**Your instructions:**
The response should contain all of the records, copied exactly, and none of the images.

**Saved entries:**

——

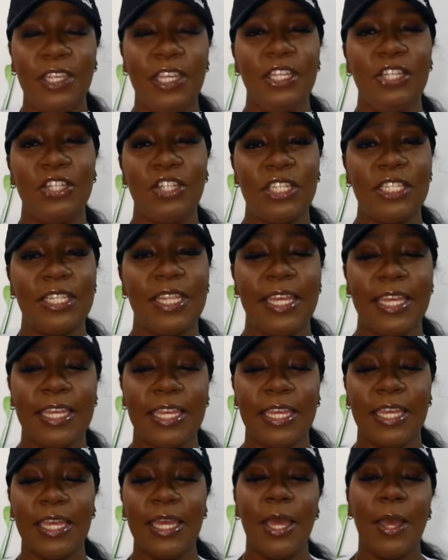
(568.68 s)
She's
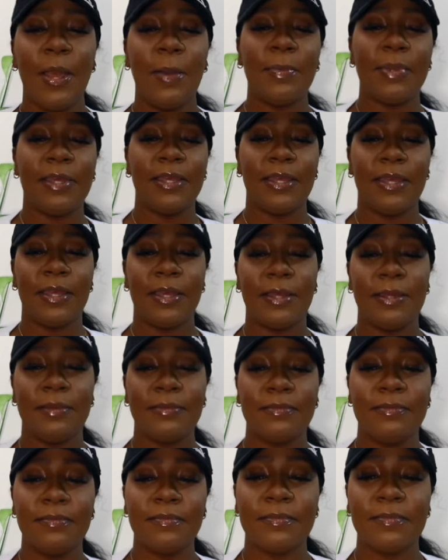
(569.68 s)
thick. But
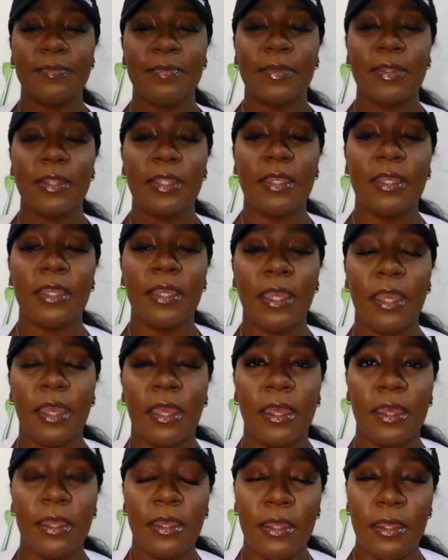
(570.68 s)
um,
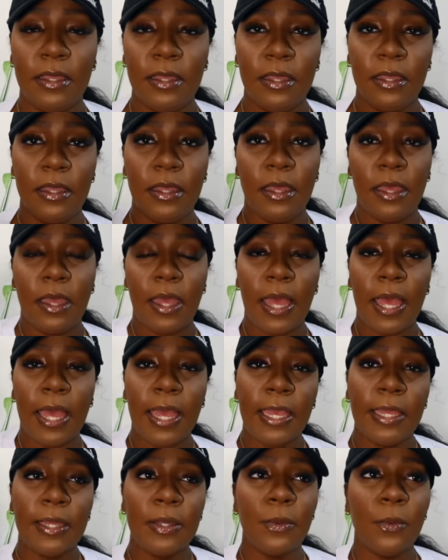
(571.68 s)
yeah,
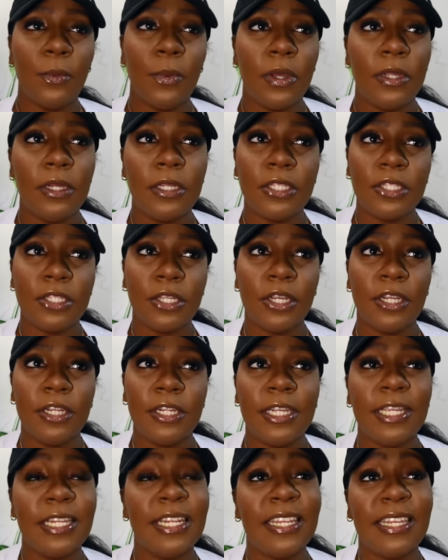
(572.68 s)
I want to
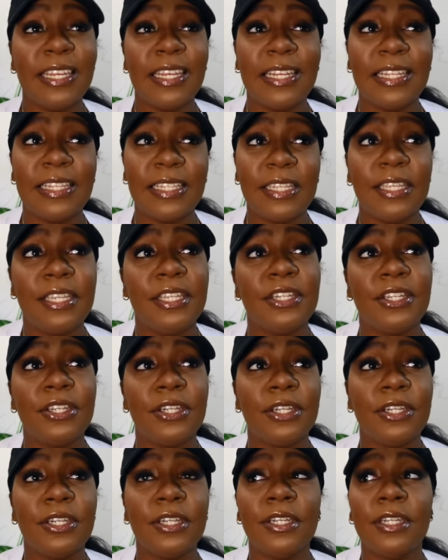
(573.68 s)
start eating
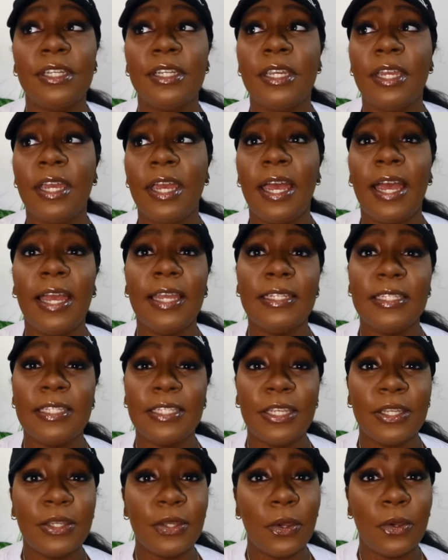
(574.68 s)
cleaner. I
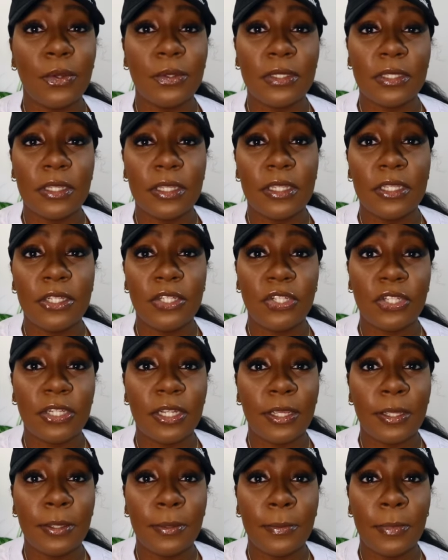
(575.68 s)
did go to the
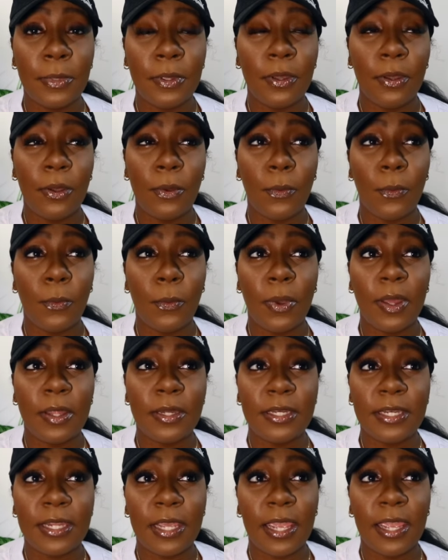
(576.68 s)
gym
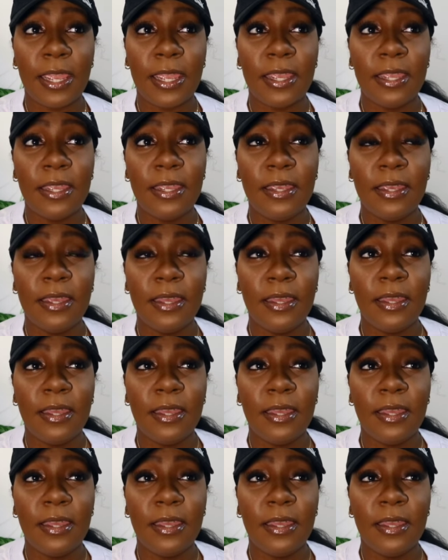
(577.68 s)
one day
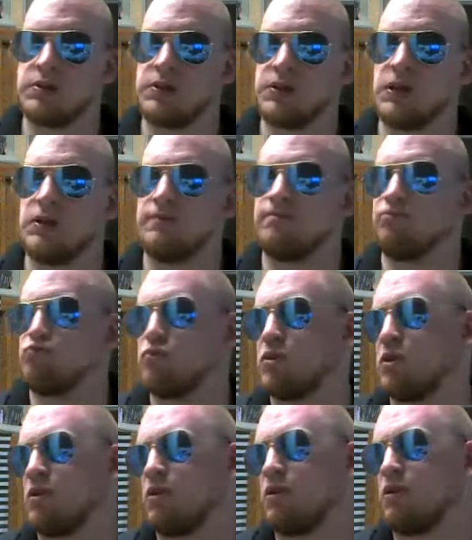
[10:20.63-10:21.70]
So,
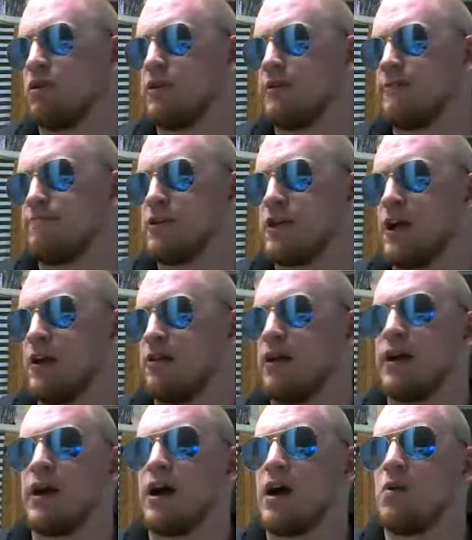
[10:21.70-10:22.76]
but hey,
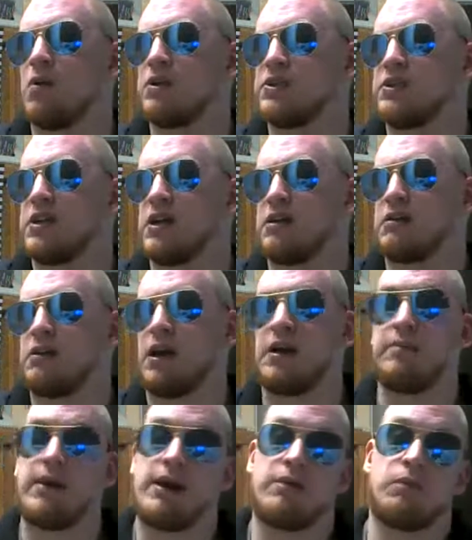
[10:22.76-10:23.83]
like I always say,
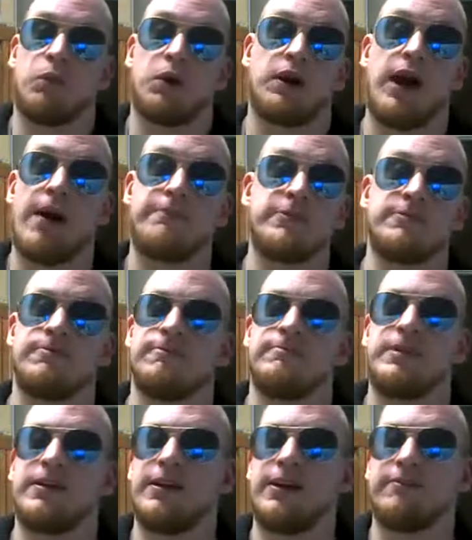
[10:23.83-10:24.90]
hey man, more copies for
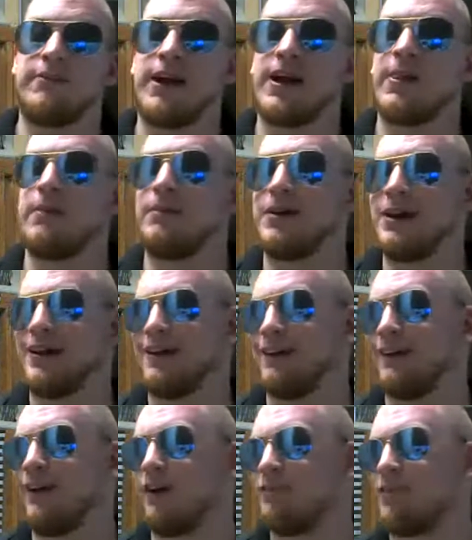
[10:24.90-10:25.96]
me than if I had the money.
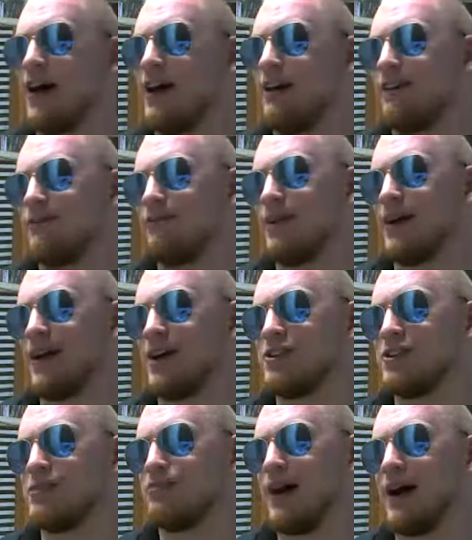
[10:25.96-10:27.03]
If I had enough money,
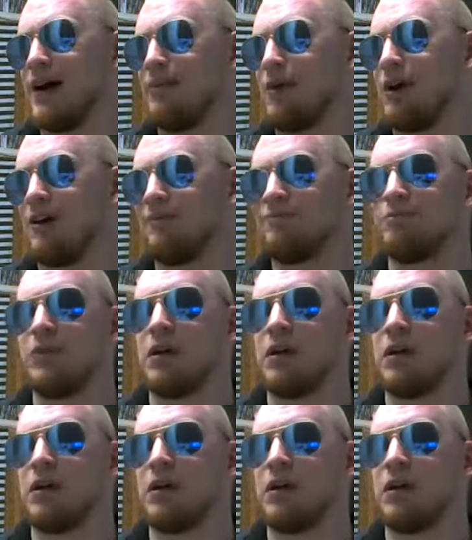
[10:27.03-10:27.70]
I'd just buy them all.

——

**Exercise result:**
(568.68 s)
She's
(569.68 s)
thick. But
(570.68 s)
um,
(571.68 s)
yeah,
(572.68 s)
I want to
(573.68 s)
start eating
(574.68 s)
cleaner. I
(575.68 s)
did go to the
(576.68 s)
gym
(577.68 s)
one day
[10:20.63-10:21.70]
So,
[10:21.70-10:22.76]
but hey,
[10:22.76-10:23.83]
like I always say,
[10:23.83-10:24.90]
hey man, more copies for
[10:24.90-10:25.96]
me than if I had the money.
[10:25.96-10:27.03]
If I had enough money,
[10:27.03-10:27.70]
I'd just buy them all.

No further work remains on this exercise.